Apart from its implicit condoning of blackface**, which is rather a large elephant in the room but one in keeping with its times, one can have little bad to say about The Jolson Story, fictionalized as it is. I think it is safe to say that Larry Parks disappears into his role as Al Jolson, and Jolson himself did all the singing, a major boon. Jolson was one of those rare singers whose powers did not wane as time went on; though he was near the end of his life when these pictures were made, he was in full glorious voice. Of all the dozens of bio-pics we treat of here, can there be any doubt that The Jolson Story has the best soundtrack? Much is fudged of course. Jolson’s early balcony singing job in burlesque was with one “Jersey Lil” Beeler, not the fictional Steve Martin (William Demarest), nor did said fictional, white-bread Martin become his “manager”. And Jolson’s real life wife Ruby Keeler took legal steps to be written out of the story (kinda dumb in my opinion — where was she in 1946?) And thus she too is replaced by the hilariously white-bread “Julie Benson” (Evelyn Keyes). But at least real life players in Jolson’s real life like Lew Dockstader and Oscar Hammerstein are represented.

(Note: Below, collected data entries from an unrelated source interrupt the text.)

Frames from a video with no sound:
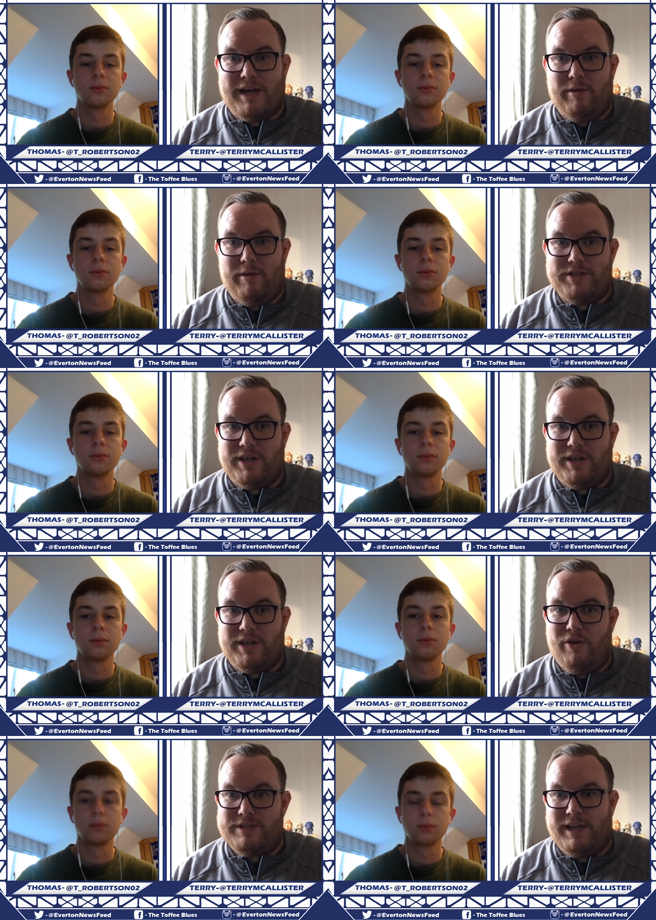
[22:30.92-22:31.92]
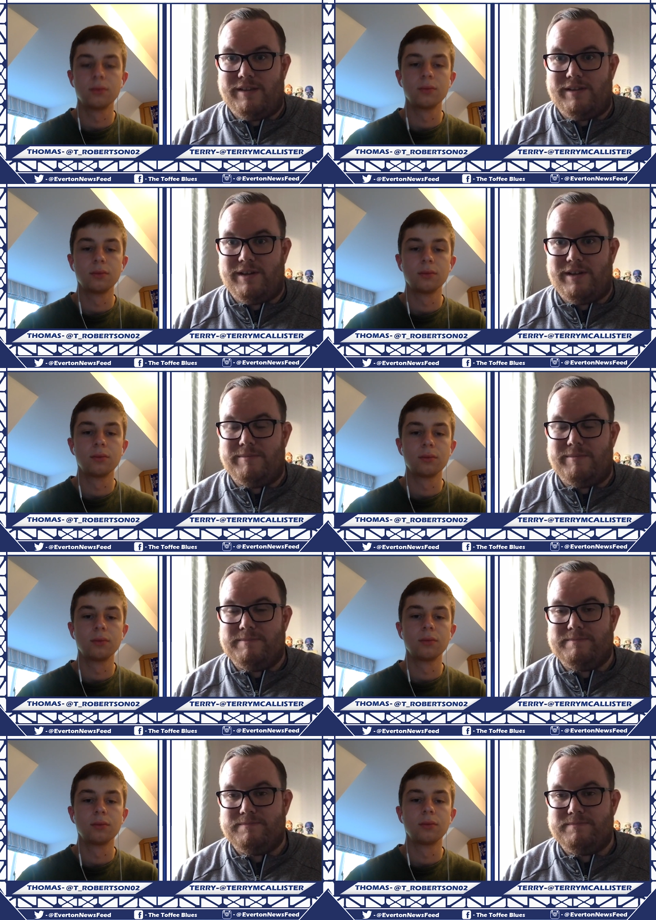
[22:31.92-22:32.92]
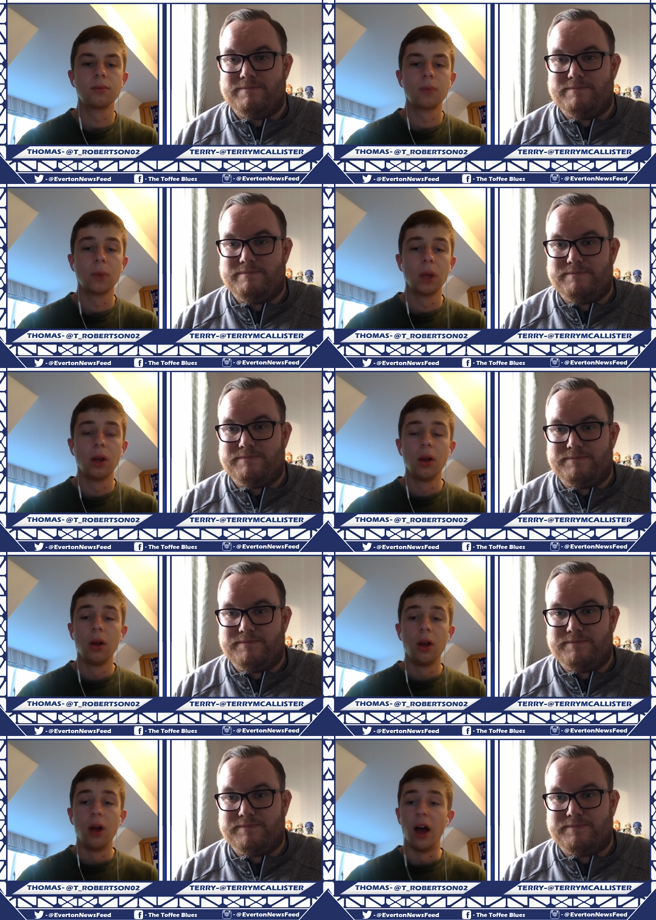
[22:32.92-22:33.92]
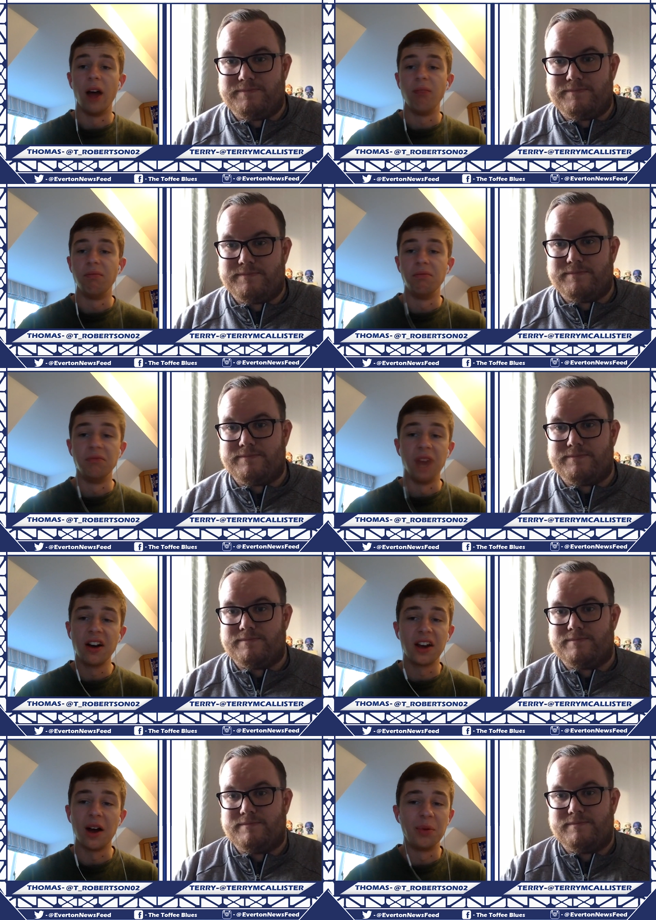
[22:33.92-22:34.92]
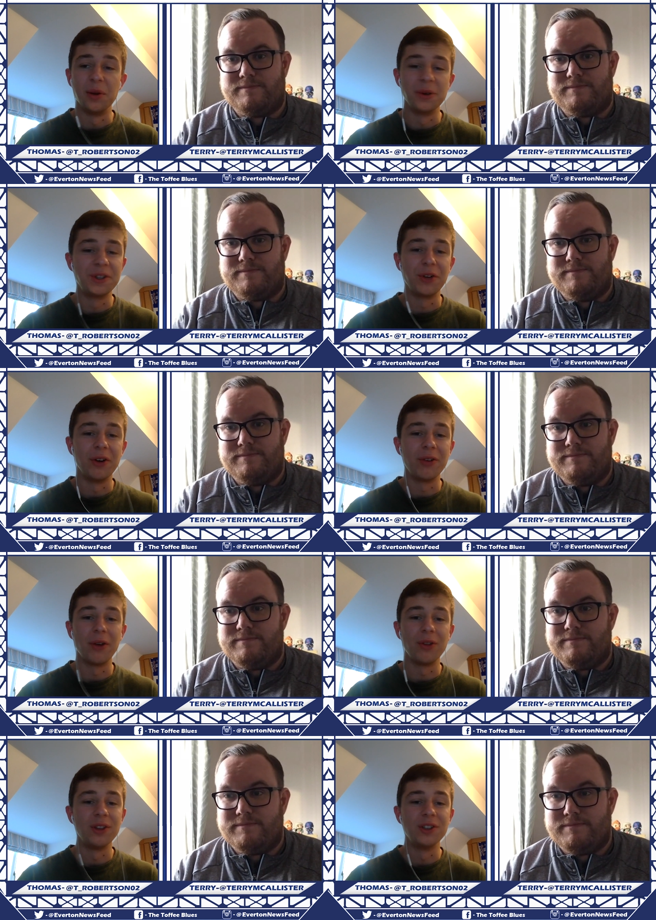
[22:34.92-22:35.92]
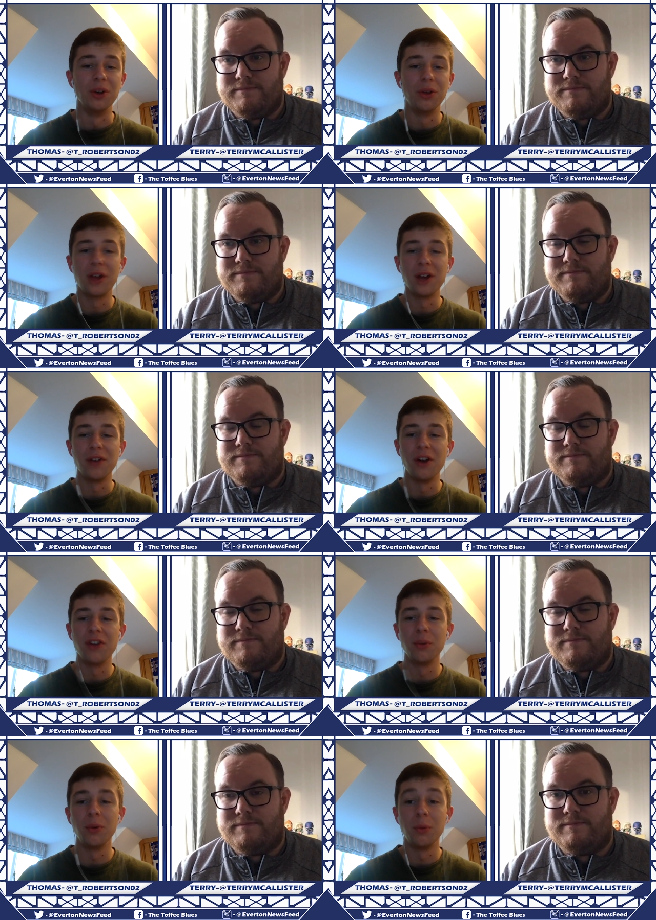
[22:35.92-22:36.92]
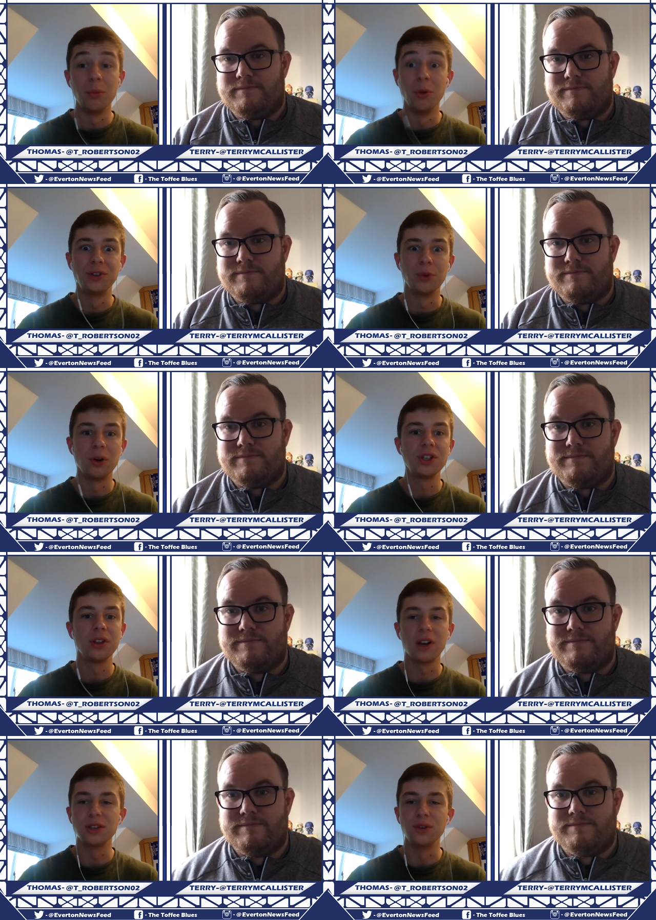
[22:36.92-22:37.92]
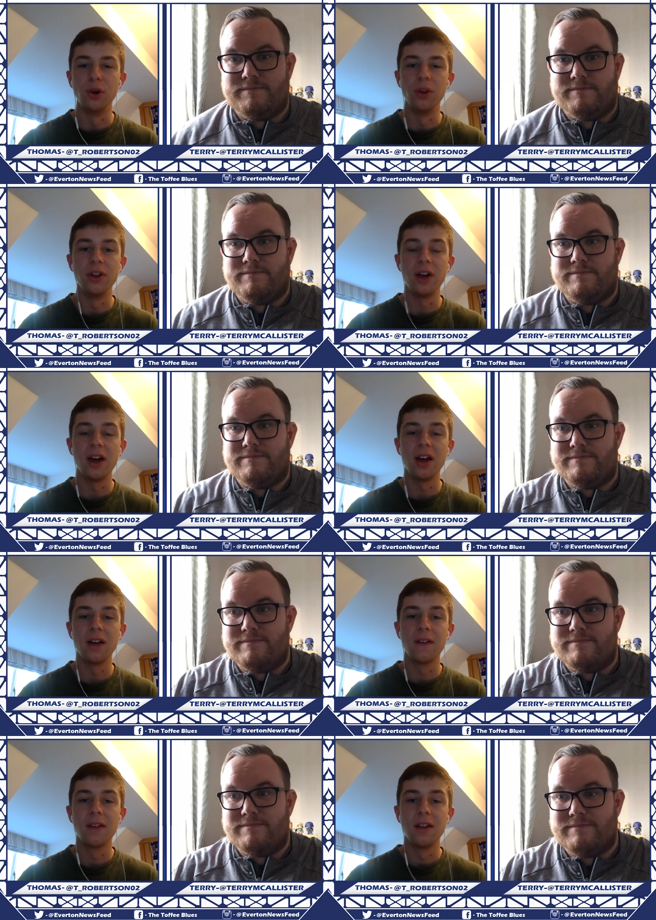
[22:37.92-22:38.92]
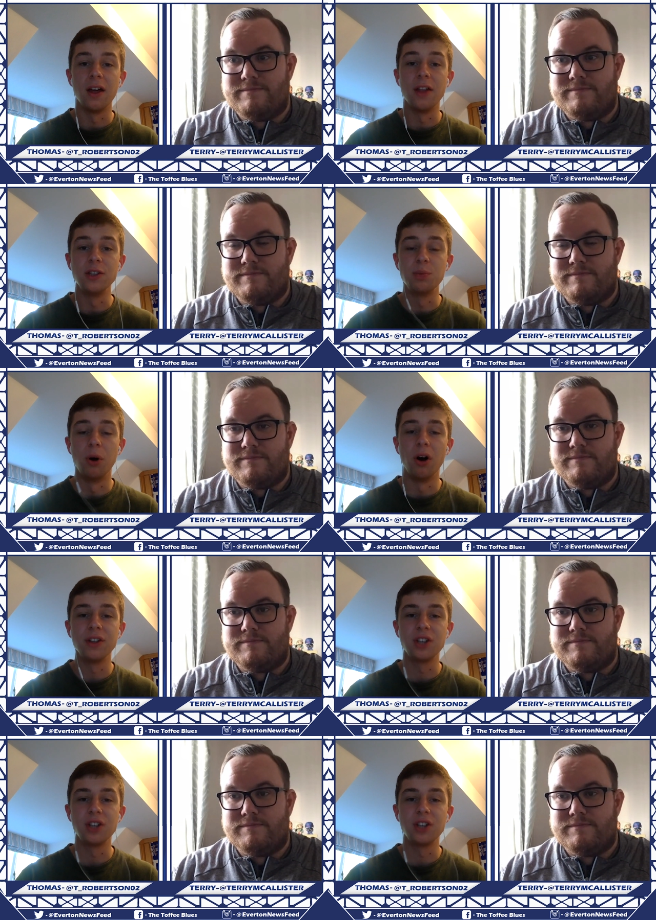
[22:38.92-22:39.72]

Speaker 1: lost that little bit of security, I think.
Speaker 2: Uh, yeah, okay, I pretty much agree with everything. So thank you very much for watching. Thanks for all the uh, uh, the support on the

The Jolson Story is by far the better of the two films, as it has the exciting template of Jolson’s rise to fame and his “A list” songs as assets. The second film tells the story of Jolson’s re-emergence from retirement, which is more of a ho-hum soap opera, but it does contain some great music. The fact that Jolson passed away two months after its release boosted its fortunes (in a away I can’t help comparing to John Lennon’s Double Fantasy).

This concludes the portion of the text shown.